--- YOUR GOAL ---
An exact restatement of the data below, with the pictures removed, is the required answer.

(Dataset entries)
▶

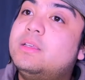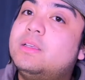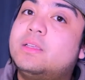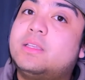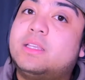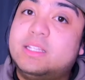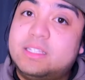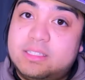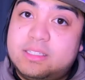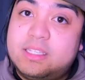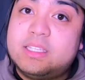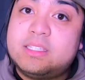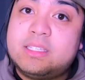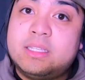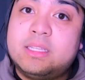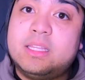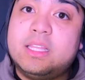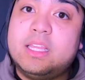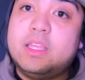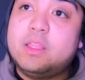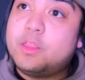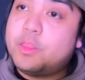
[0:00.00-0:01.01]

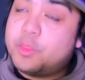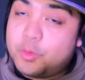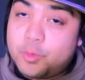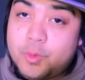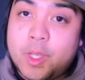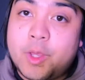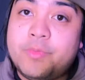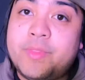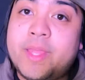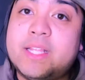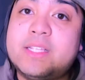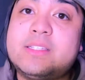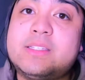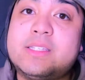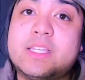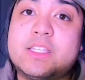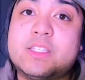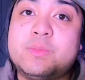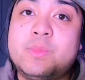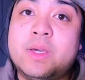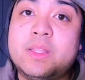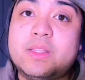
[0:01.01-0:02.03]
consistently throughout that
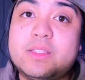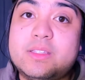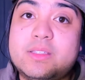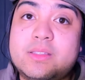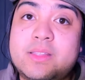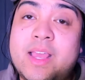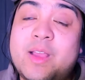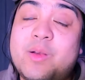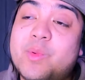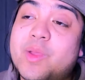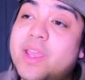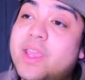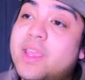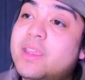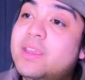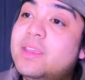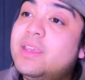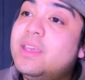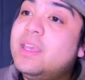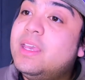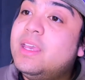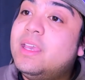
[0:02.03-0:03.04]
6 months. That
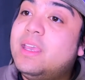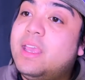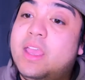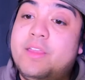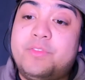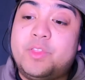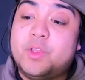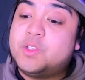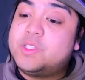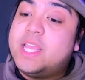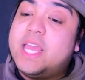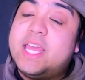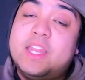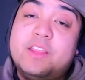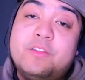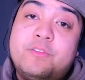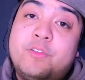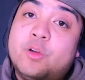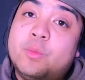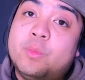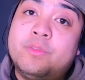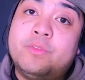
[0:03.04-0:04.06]
way, if there's any
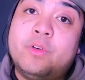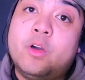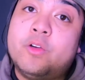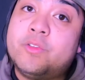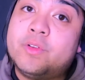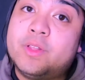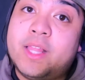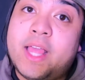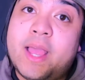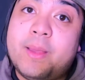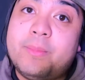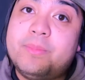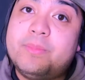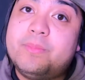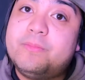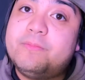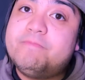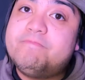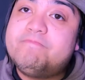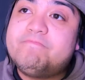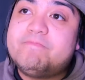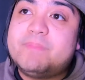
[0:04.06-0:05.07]
form of overlap,
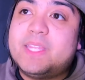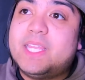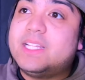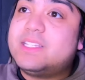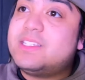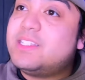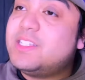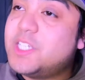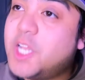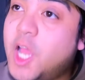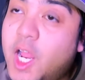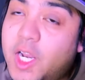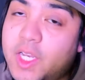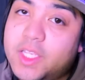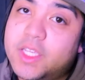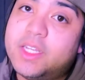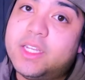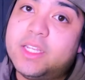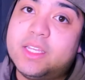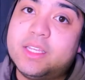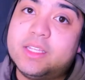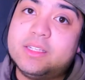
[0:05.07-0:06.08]
it's not
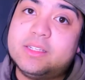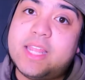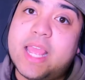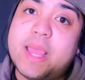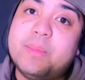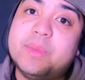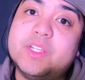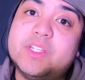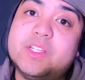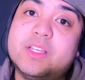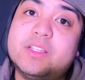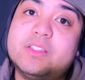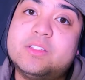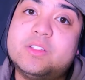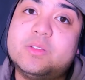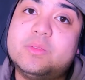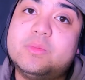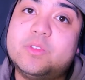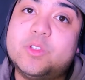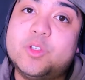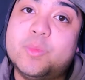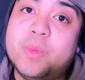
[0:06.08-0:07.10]
gonna damage us
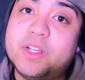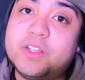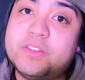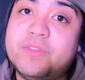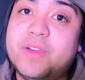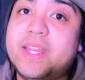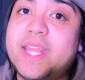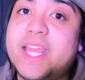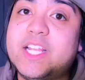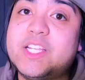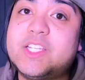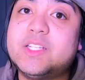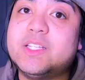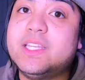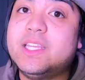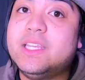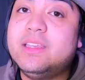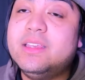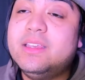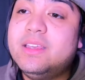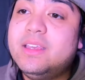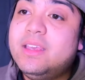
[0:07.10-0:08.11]
too much
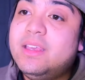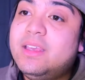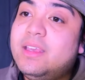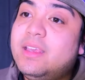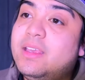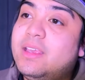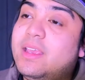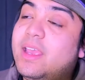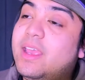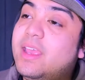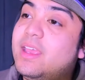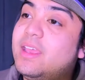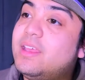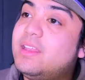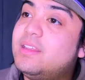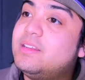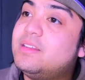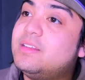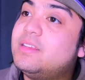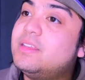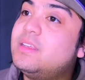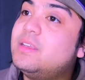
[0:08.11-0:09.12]
financially.
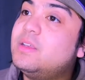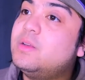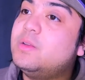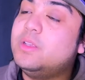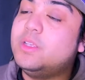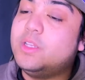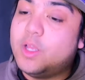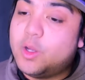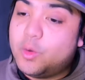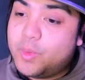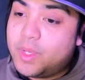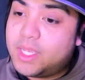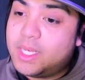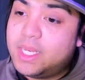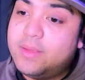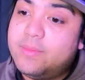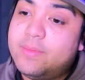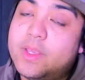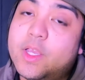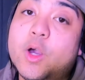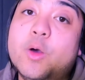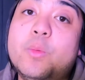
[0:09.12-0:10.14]
And, we can
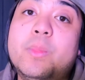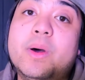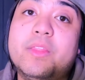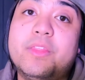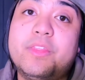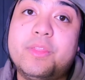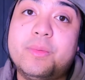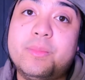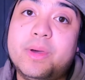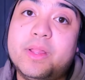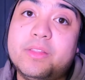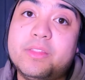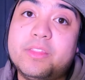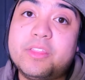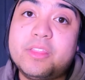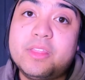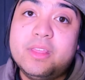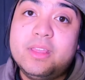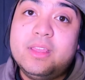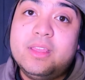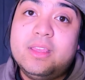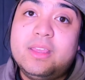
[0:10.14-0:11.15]
even go month to month
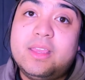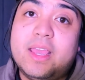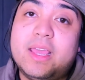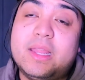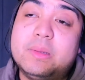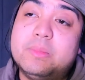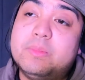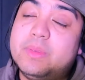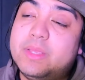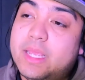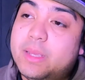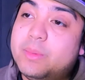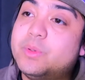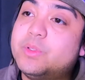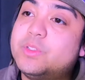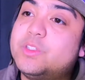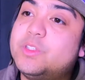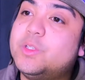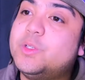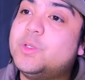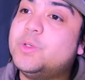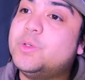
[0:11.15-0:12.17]
and be able
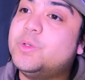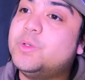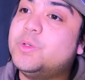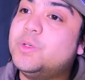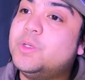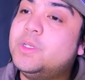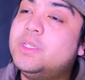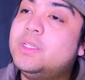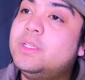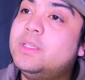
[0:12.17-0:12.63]
to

◀

--- TASK RESPONSE ---
[0:00.00-0:01.01]

[0:01.01-0:02.03]
consistently throughout that
[0:02.03-0:03.04]
6 months. That
[0:03.04-0:04.06]
way, if there's any
[0:04.06-0:05.07]
form of overlap,
[0:05.07-0:06.08]
it's not
[0:06.08-0:07.10]
gonna damage us
[0:07.10-0:08.11]
too much
[0:08.11-0:09.12]
financially.
[0:09.12-0:10.14]
And, we can
[0:10.14-0:11.15]
even go month to month
[0:11.15-0:12.17]
and be able
[0:12.17-0:12.63]
to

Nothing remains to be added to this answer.